Posted: Mon May 23, 2005 7:47 am
by reddy
Hello Sirs,

I have a Sequential file with some fields delimiter vertical bar and few fields with vertical and double quotes,How to handle it.

Please advice me.

Thanks
Narasa

Posted: Mon May 23, 2005 7:52 am
by ArndW
Since the sequential file stage only allows one delimiter you can't do it in just one step.

I would write a job that defines this sequential file as having one column and no field delimiters at all. Run this stream through a transform that does a REPLACE of all pipe and single-quote characters into double quote characters. The transform output goes to a sequential file which is written to as one column and no field delimiters.
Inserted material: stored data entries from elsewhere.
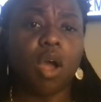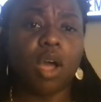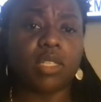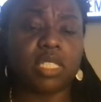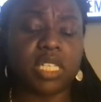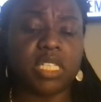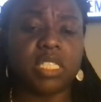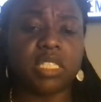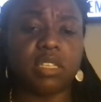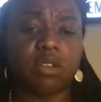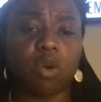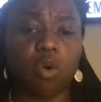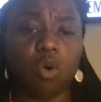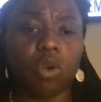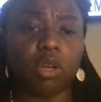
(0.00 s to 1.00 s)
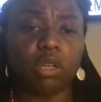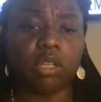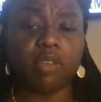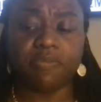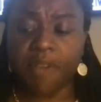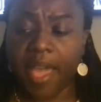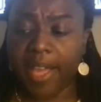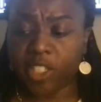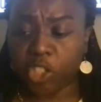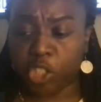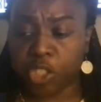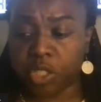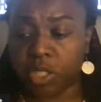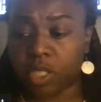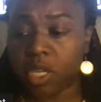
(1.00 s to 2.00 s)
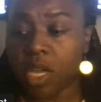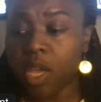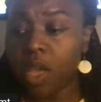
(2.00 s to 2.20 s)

a decent, orderly fashion.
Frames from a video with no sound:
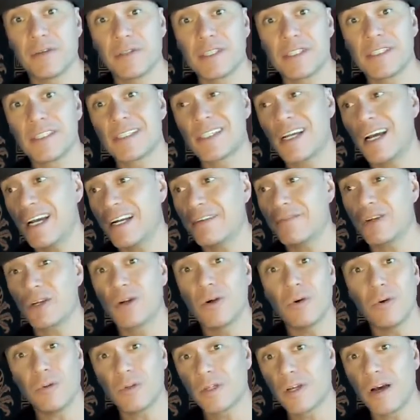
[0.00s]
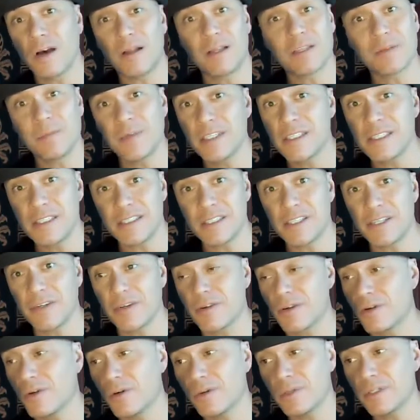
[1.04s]
This is kind of a cold calling business here,
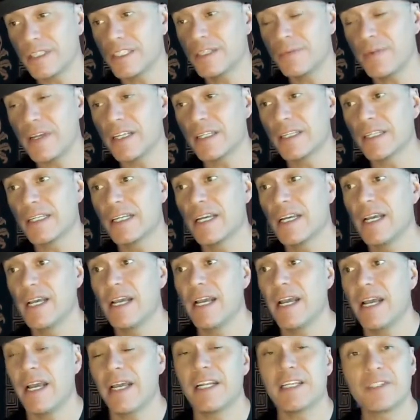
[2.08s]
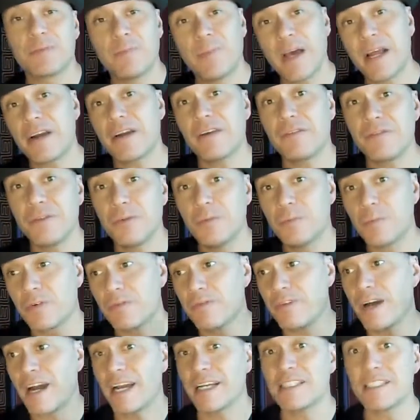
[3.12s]
a cold emailing, and it's better if you
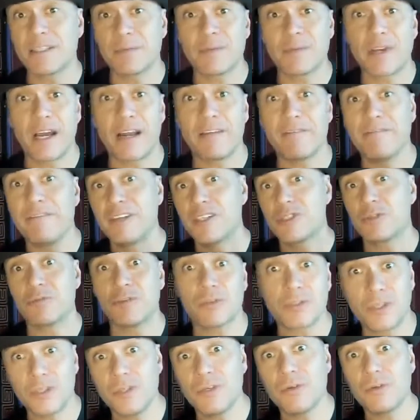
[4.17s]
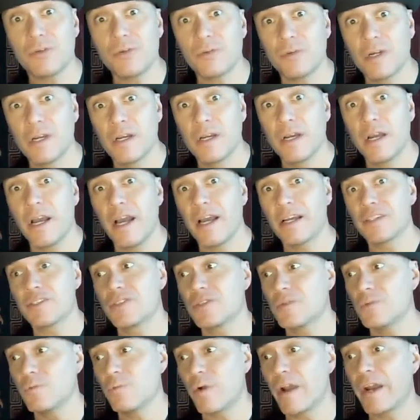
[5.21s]
provide some kind of visual cue as
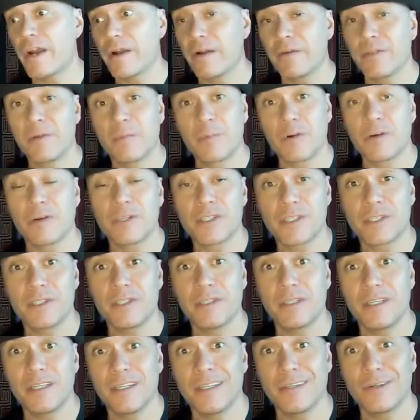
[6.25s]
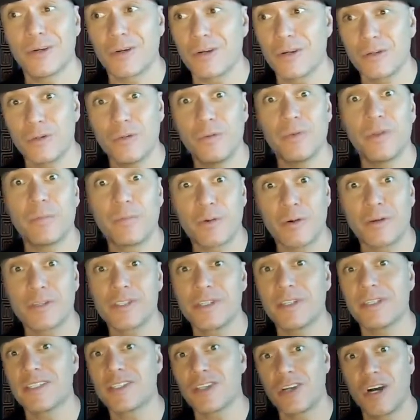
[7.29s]
to where the person or who the
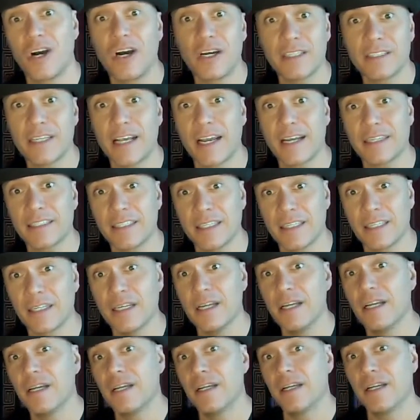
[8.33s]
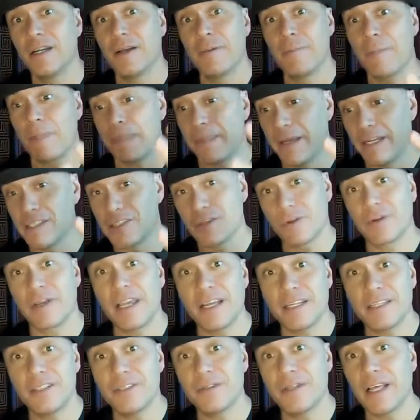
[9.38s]
person is contacting. It's
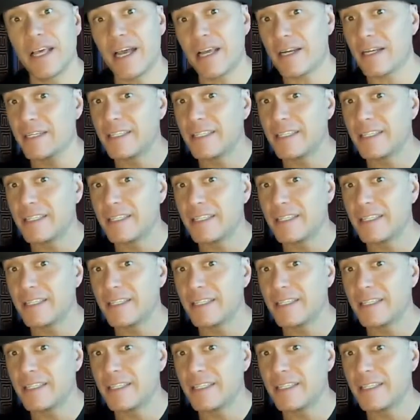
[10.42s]
okay to do that.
Then have a stream coming out of this sequential file stage with the double quote character as delimiter and with the correct column definitions. You can also make this file stage a pipe for performance (that way, no data is actually transferred to and from the disk).

This solution assumes that you don't have occurrences of pipe and single-quote in the data itself.

Posted: Mon May 23, 2005 8:38 am
by reddy
ArndW wrote:Since the sequential file stage only allows one delimiter you can't do it in just one step.

I would write a job that defines this sequential file as having one column and no field delimiters at all. Run this stream through a transform that does a REPLACE of all pipe and single-quote characters into double quote characters. The transform output goes to a sequential file which is written to as one column and no field delimiters.

Then have a stream coming out of this sequential file stage with the double quote character as delimiter and with the correct column definitions. You can also make this file stage a pipe for performance (that way, no data is actually transferred to and from the disk).

This solution assumes that you don't have occurrences of pipe and single-quote in the data itself.

Hi Andrew,

Thanks for quick response.

How to convert pipe and double quotes into single quote using a single function.

Thanks for help.
Narasa

Posted: Mon May 23, 2005 8:47 am
by ArndW
Reddy,

the function would be CONVERT("'|","''",In.BigColumn). Please note the string delimiter in the first parameter is a double quote and the second paramater uses a single quote. This function takes all occurrences of ' and | and replaces them with " and " respectively in the string In.BigColumn

Posted: Mon May 23, 2005 10:46 am
by Sainath.Srinivasan
Maybe you also have to replace your quote char to some other value than dquotes.

Posted: Mon May 23, 2005 10:52 am
by amsh76
I agree with Sainath, the best option would be to use a character, thats very unlikely to appear as data in your file. May be ~ or `

Posted: Mon May 23, 2005 11:56 am
by talk2shaanc
Just a feeling, are you sure that you are getting two types of delimeter?
Coz, I have a feeling that it could be Quote Character as double quotes and pipe as delimeter.